(Records excerpted from a collection)
*** Block opens ***
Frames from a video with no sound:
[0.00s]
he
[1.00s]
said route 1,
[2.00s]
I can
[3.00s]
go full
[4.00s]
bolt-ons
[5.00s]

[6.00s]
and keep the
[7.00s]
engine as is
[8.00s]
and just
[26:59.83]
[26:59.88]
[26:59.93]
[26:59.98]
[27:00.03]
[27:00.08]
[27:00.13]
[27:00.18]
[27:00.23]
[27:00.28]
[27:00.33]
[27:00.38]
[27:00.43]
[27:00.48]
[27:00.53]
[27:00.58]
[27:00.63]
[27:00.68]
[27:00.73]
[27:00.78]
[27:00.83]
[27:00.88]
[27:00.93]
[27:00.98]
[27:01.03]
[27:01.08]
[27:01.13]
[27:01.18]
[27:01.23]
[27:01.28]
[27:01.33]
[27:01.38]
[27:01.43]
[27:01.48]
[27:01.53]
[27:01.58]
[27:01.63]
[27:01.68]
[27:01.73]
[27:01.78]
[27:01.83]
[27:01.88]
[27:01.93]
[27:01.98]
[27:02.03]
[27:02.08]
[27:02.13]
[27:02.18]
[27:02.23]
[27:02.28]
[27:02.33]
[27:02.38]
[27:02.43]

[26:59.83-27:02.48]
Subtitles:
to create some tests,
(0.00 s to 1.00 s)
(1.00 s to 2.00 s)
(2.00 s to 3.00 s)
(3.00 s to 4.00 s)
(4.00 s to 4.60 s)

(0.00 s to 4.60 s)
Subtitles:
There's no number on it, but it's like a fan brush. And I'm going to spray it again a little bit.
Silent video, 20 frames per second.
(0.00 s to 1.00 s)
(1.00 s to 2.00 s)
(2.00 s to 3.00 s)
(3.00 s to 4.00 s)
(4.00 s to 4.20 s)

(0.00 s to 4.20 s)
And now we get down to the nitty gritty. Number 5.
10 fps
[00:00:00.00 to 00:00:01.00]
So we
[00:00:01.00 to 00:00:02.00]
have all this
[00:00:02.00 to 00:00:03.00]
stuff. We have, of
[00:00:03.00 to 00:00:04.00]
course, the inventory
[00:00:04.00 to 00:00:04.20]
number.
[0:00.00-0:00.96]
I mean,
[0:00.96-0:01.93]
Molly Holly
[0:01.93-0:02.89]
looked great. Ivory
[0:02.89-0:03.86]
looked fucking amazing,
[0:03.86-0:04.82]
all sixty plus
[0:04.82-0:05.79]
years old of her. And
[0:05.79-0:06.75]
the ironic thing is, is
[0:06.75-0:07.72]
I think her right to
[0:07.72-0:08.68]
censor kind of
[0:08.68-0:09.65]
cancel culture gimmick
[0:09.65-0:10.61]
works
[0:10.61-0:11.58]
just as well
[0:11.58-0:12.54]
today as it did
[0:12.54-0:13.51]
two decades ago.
*** Block closes ***
• **Work order**
Find and copy each line above that includes the string "video".

• **Answer to the exercise**
Frames from a video with no sound:
Silent video, 20 frames per second.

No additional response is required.